Be careful with the definition of 'difficult problem'. Building a HTTP server
from scratch is not a difficult problem. Trying to understand a 30 page
generalization of financial calculations and implement it on a programming
language when you are not a mathematician is a difficult problem. Most
programmers, specially 'juniors', have a very shallow understanding of what
difficult means. Nothing you know how to do is difficult, it can just be
lengthy, only new things / things you don't fully understand are difficult.

This is valid for pretty much every career, really.

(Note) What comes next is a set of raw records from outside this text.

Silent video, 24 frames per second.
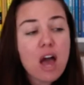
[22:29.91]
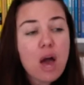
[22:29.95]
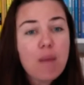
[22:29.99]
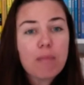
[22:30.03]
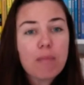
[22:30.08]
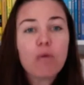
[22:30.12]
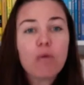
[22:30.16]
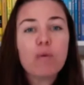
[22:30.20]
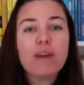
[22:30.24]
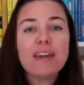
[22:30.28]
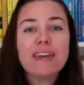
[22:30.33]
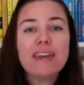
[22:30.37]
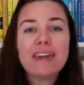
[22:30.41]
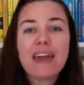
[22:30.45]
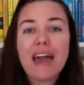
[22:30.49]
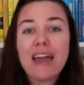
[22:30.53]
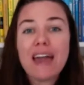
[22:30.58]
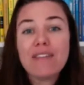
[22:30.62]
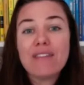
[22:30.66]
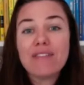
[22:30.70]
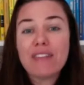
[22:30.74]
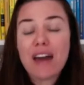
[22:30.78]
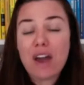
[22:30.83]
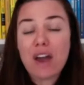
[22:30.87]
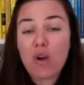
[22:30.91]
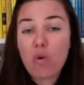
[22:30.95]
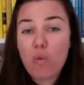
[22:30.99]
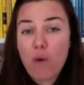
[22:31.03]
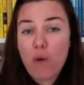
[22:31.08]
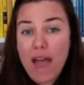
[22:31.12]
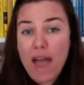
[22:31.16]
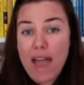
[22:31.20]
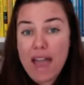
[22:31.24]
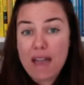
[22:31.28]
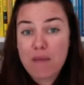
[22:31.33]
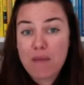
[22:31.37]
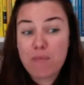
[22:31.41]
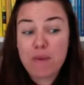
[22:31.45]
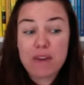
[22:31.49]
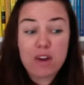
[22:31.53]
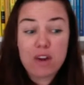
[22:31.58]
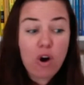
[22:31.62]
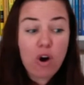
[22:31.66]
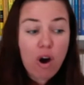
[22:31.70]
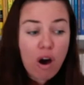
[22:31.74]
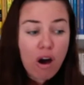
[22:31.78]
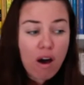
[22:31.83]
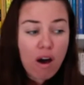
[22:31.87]
but we gave that away
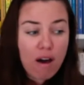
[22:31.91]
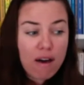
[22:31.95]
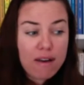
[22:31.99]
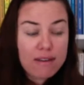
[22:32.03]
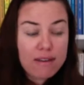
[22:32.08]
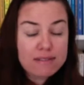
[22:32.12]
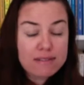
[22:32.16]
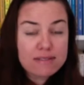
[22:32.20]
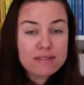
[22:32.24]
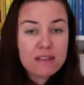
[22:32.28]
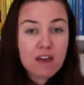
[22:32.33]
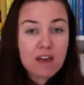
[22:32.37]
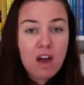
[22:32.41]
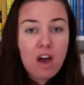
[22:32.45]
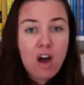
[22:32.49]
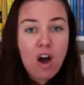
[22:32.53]
because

The only advice I give to people entering this career is to get ready to deal
with the complete, absurd social ineptitude of the majority of technically
great professionals in the field. Which is not all bad, with a bit of social
skills, you will lead.

------
Deinos
For me, it ebbs and flows. There are times when I feel challenged, and there
are definitely times where politics, the types of problems, etc. tend to
extinguish the flame to get excited and work hard. I think the trick is, when
you feel your "programming fire" starting to get extinguished, find a side
project that inspires you (granted, if you have the time to do so). This gets
me through the burn out and piques my interest when the day to day coding
doesn't do it for me.

------
keefe
Coding rocks in places filled with top performers. If you're really good and
don't settle for working with mediocre people, you'll find an interesting
place. Also, your creative expression for coding has to be something that
persists longer than a single job.

------
factorialboy
You can burn out. Make sure you keep learning new things and solve different
problems.

Luckily the field is really vast to keep you interested for decades.

------
zenbowman
Absolutely - this is in fact a golden age for programmers. Working conditions
are a lot better than 10 years ago, and the power at our fingertips is beyond
what I could have imagined.

------
canatan01
Keep learning new stuff and make things just for the fun of it.